Multi-AKS Cluster Networking & Hub-Spoke Topology

Multi-AKS Cluster Networking & Hub-Spoke Topology

Your first production Azure Kubernetes Service (AKS) cluster often feels manageable for months, sometimes for years. Then demand grows and a second cluster appears. Regional resiliency might require it. Team isolation might require it. Compliance boundaries might require it.

The hard part is not creating cluster number two. The hard part is networking between clusters in a way your team can operate at 2 a.m.

This guide focuses on practical multi-cluster AKS networking: connectivity models, DNS (Domain Name System), ingress patterns, and the trade-offs that matter in production.

Why Single Clusters Hit Their Limits

Single-cluster architectures work until they stop being a sensible risk boundary. Three constraints usually force the move:

Scale ceilings. Azure CNI Overlay supports large cluster sizes, including documented scale targets up to 5,000 nodes per cluster in current AKS guidance. Verify current limits before architecture decisions because limits evolve over time (AKS scale limits).
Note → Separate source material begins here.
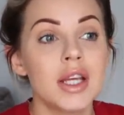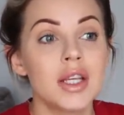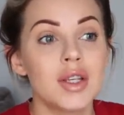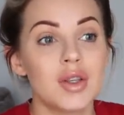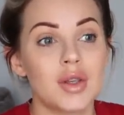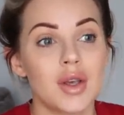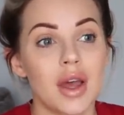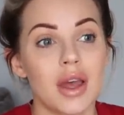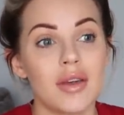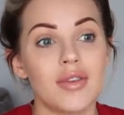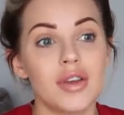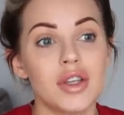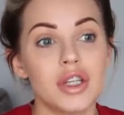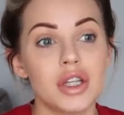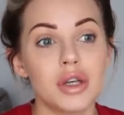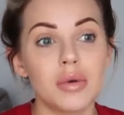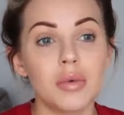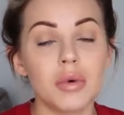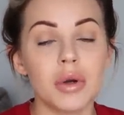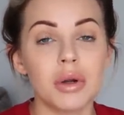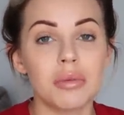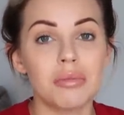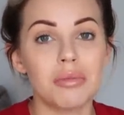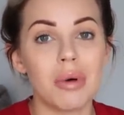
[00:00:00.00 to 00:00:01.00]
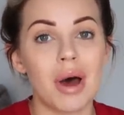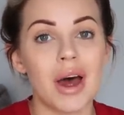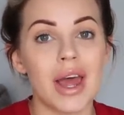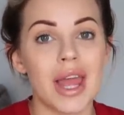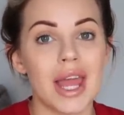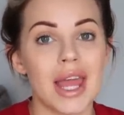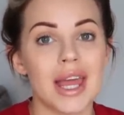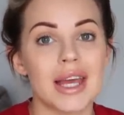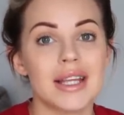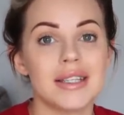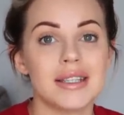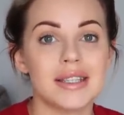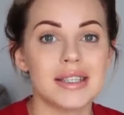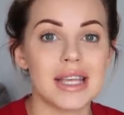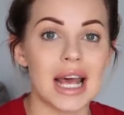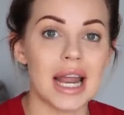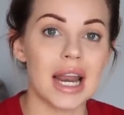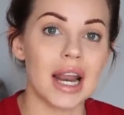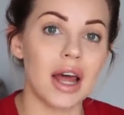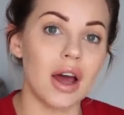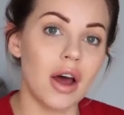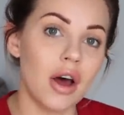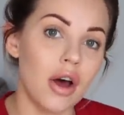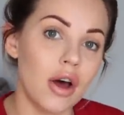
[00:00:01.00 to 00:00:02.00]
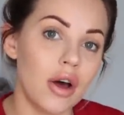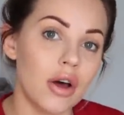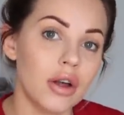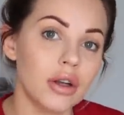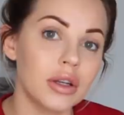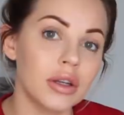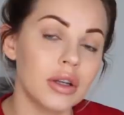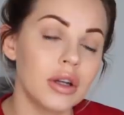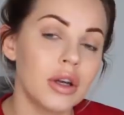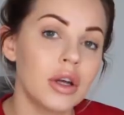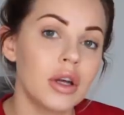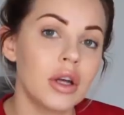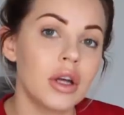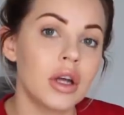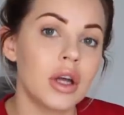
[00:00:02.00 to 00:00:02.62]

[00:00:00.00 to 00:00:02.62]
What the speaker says: so if you do want to buy it and sell it on,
Failure domain isolation. Control plane failures are uncommon, but when they happen the impact is serious. Multi-cluster design contains incidents. A failure in cluster A should not automatically break cluster B.

Team and workload separation. Different compliance requirements, service level objectives, and release cadence often require separate clusters. Shared clusters can become an organizational bottleneck.

Once you commit to multiple clusters, networking becomes the core design problem. Services in cluster A need controlled access to cluster B. Shared infrastructure such as DNS, observability, and data platforms must stay reachable. This must still be simple enough to run day to day.

Two patterns handle most Azure multi-cluster scenarios: Virtual Network (VNet) peering and Private Link. Both are valid, but they solve different problems.

VNet Peering: Direct Layer 3 Connectivity

VNet peering creates bidirectional connectivity between virtual networks over the Azure backbone. Traffic stays private, latency is low, and throughput is high (Virtual network peering overview).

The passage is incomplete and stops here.